[[ RECORDS FOR THE TASK, beginning ]]

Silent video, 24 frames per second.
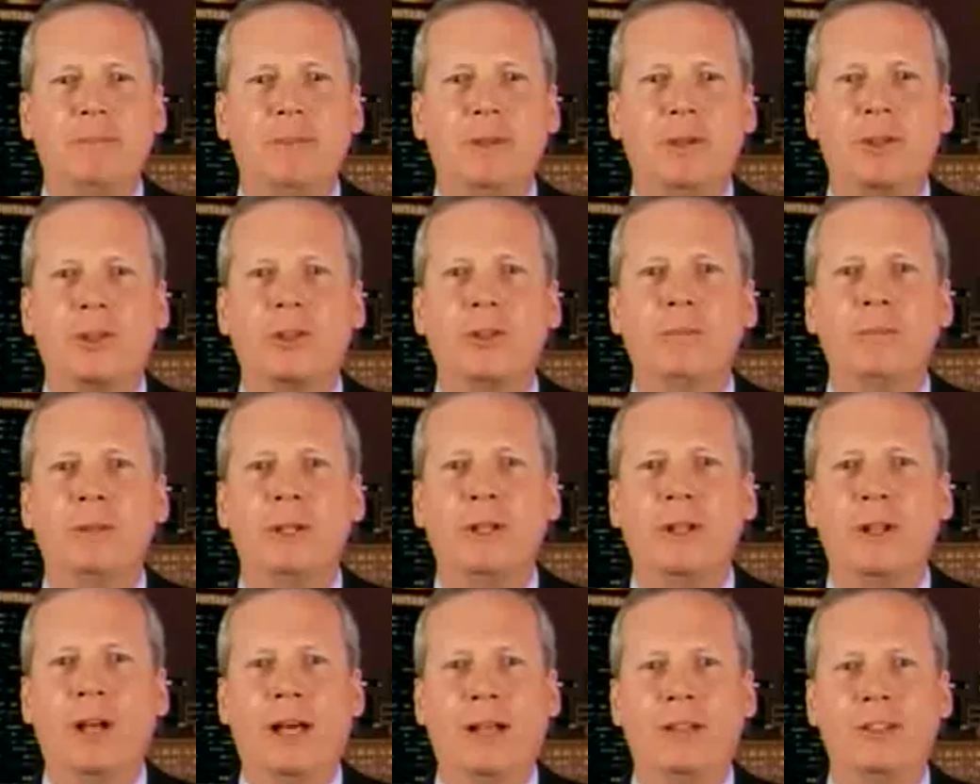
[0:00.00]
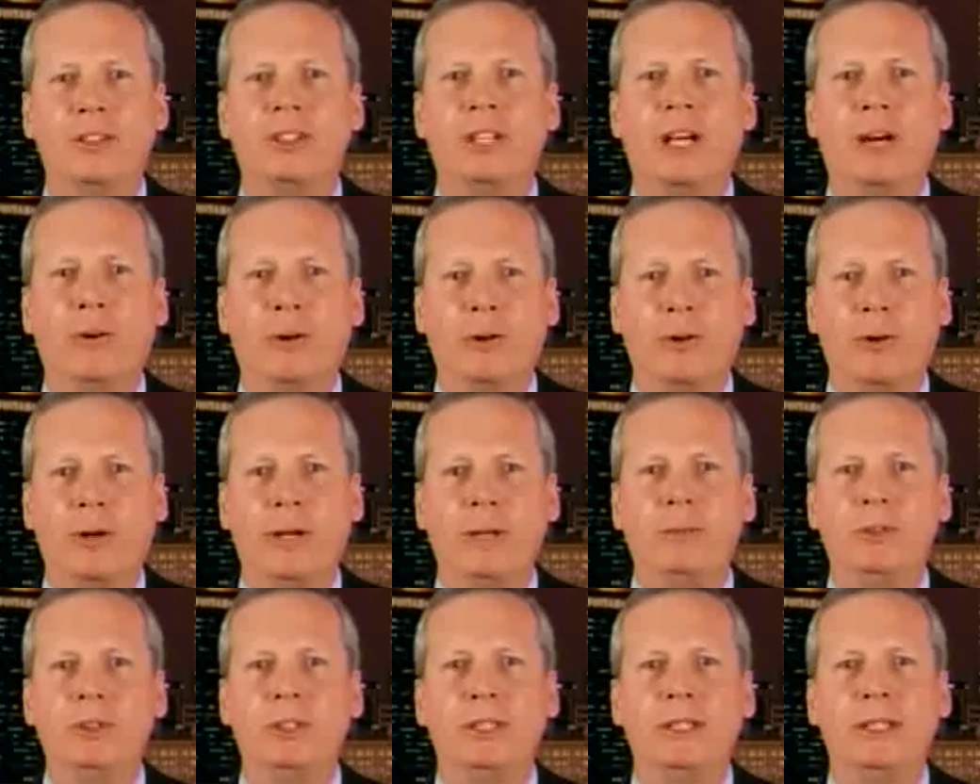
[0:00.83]
there could be a lot of sour
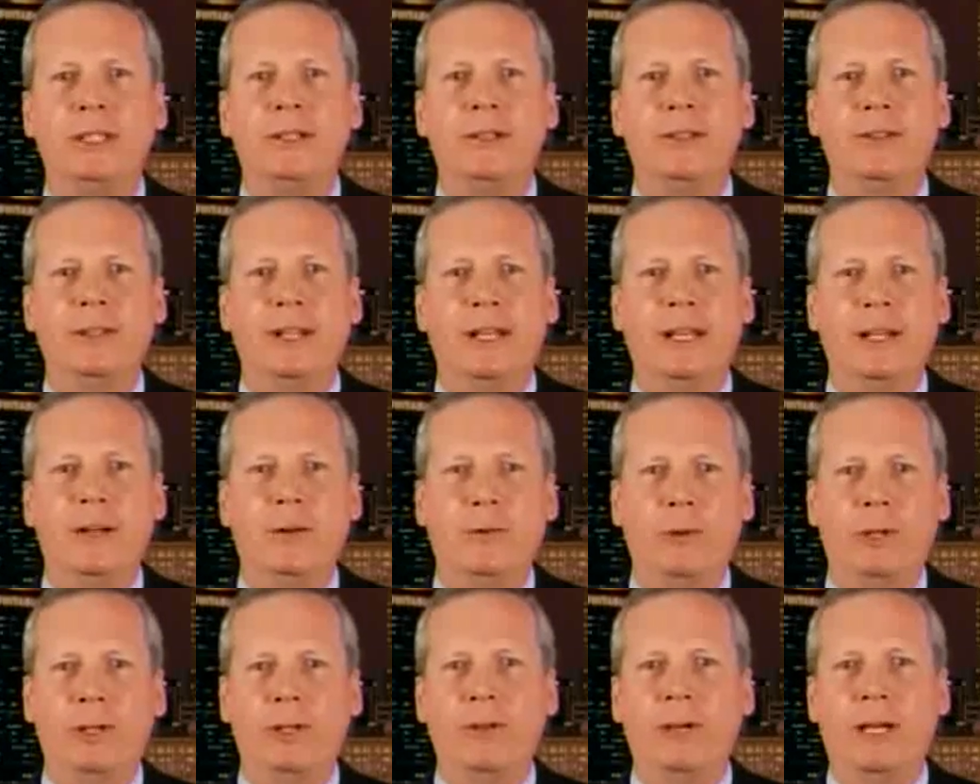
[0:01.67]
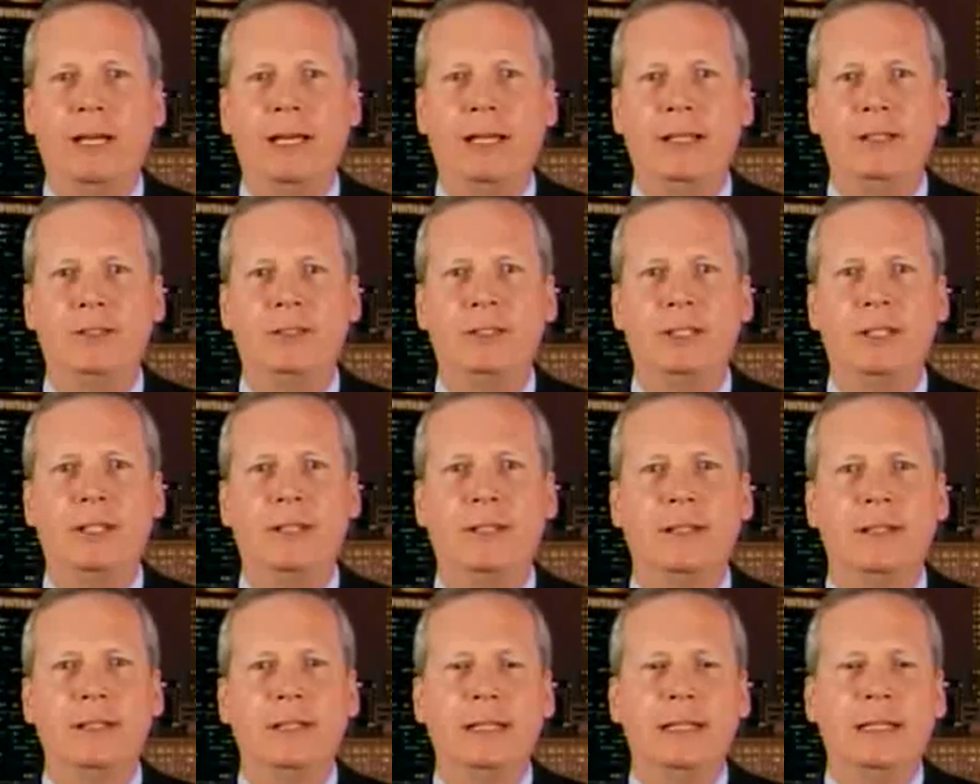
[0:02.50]
grapes in here, that anyone who has
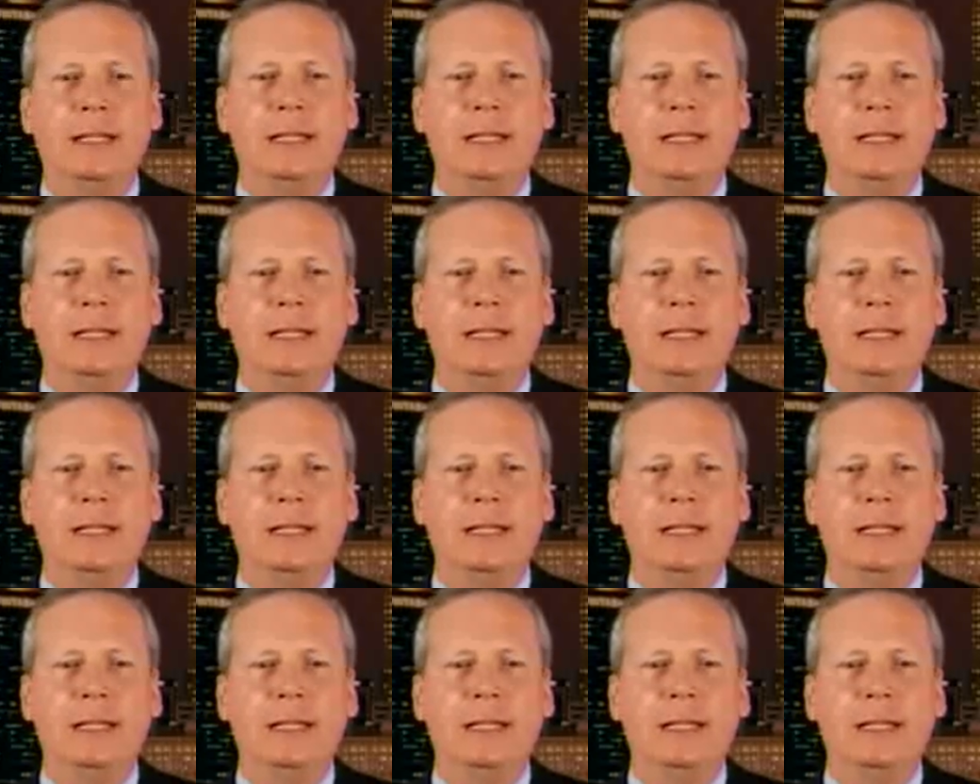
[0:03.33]
a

[[ RECORDS FOR THE TASK, end ]]

Please make an exact copy of the records, leaving out any picture.

Silent video, 24 frames per second.
[0:00.00]
[0:00.83]
there could be a lot of sour
[0:01.67]
[0:02.50]
grapes in here, that anyone who has
[0:03.33]
a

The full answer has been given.